» **Directions**
Below are records; extract exactly the lines from the one with "[0:01.00-0:02.00]" through the final line, including both, but drop the pictures.

» **Dataset items**
------------------------------------------------------------

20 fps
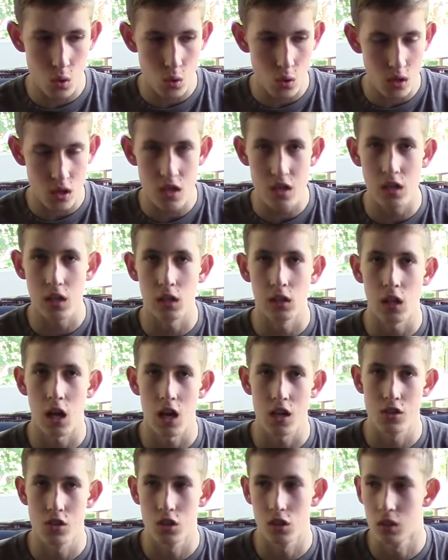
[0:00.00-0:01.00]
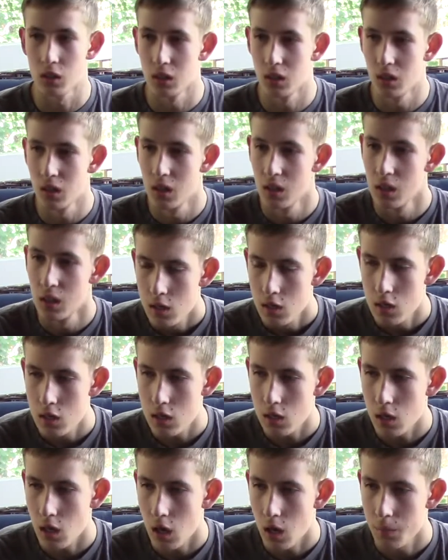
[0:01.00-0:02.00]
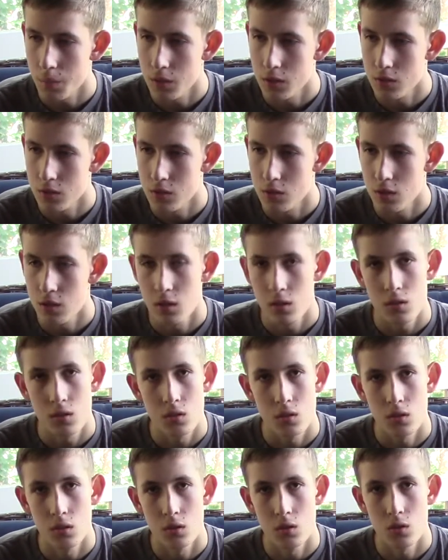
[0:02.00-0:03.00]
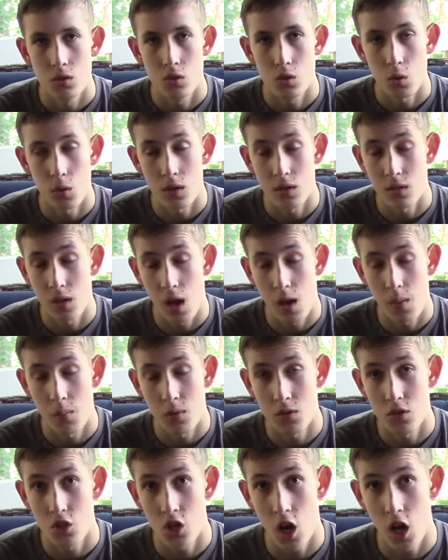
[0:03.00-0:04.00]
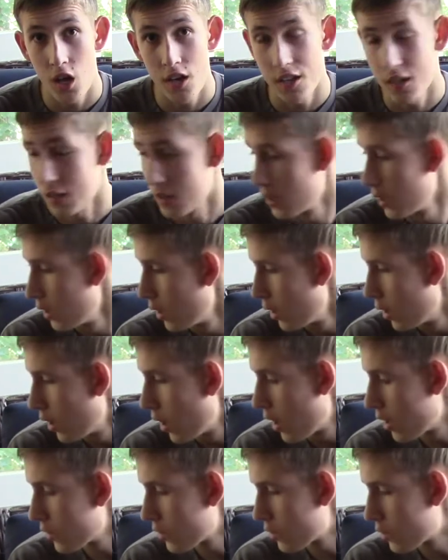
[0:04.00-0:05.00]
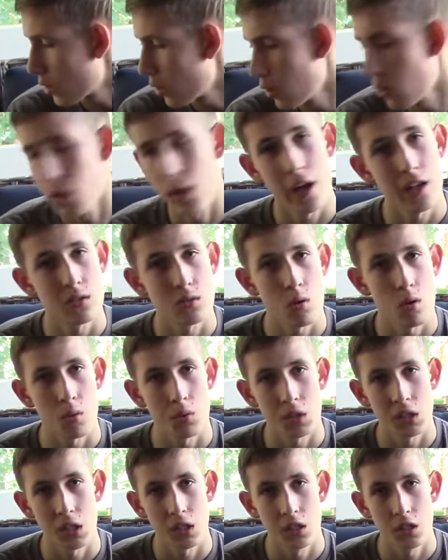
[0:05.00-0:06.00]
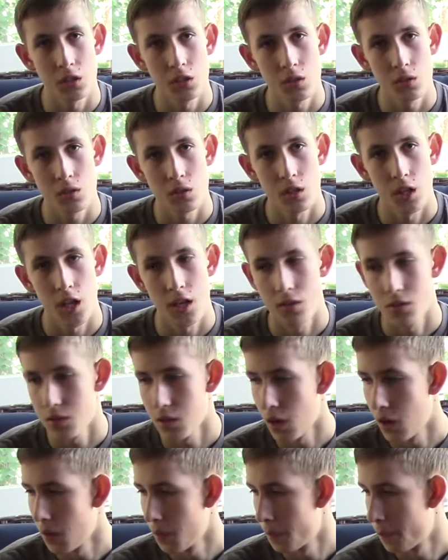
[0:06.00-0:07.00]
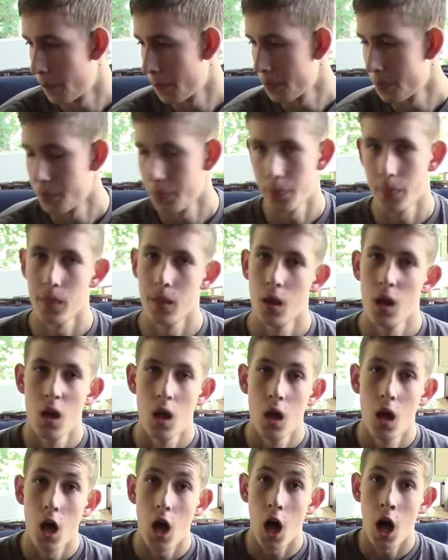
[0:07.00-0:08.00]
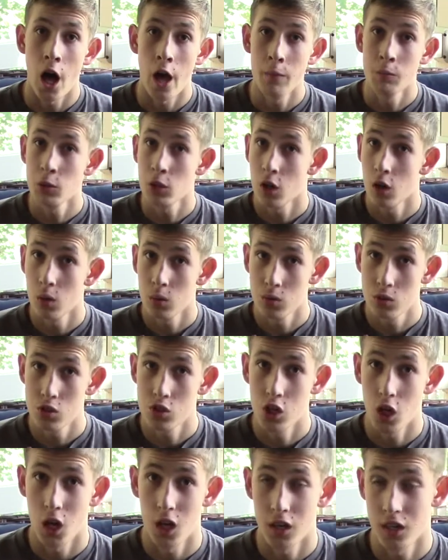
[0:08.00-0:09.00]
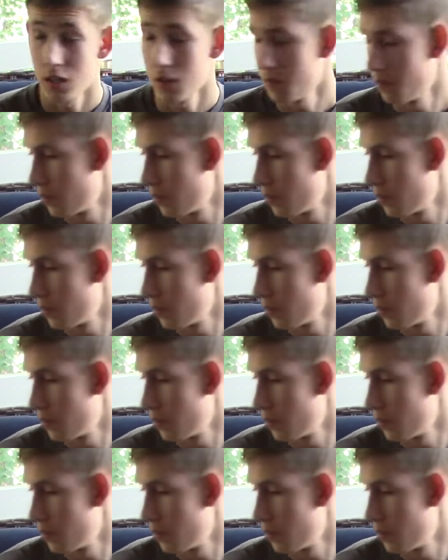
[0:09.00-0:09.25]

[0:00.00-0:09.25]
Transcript: Ecological. He commented to do story time with Johnny, and so that's what we're going to do today. So, I'm your host, Johnny,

------------------------------------------------------------

» **Response to this task**
[0:01.00-0:02.00]
[0:02.00-0:03.00]
[0:03.00-0:04.00]
[0:04.00-0:05.00]
[0:05.00-0:06.00]
[0:06.00-0:07.00]
[0:07.00-0:08.00]
[0:08.00-0:09.00]
[0:09.00-0:09.25]

[0:00.00-0:09.25]
Transcript: Ecological. He commented to do story time with Johnny, and so that's what we're going to do today. So, I'm your host, Johnny,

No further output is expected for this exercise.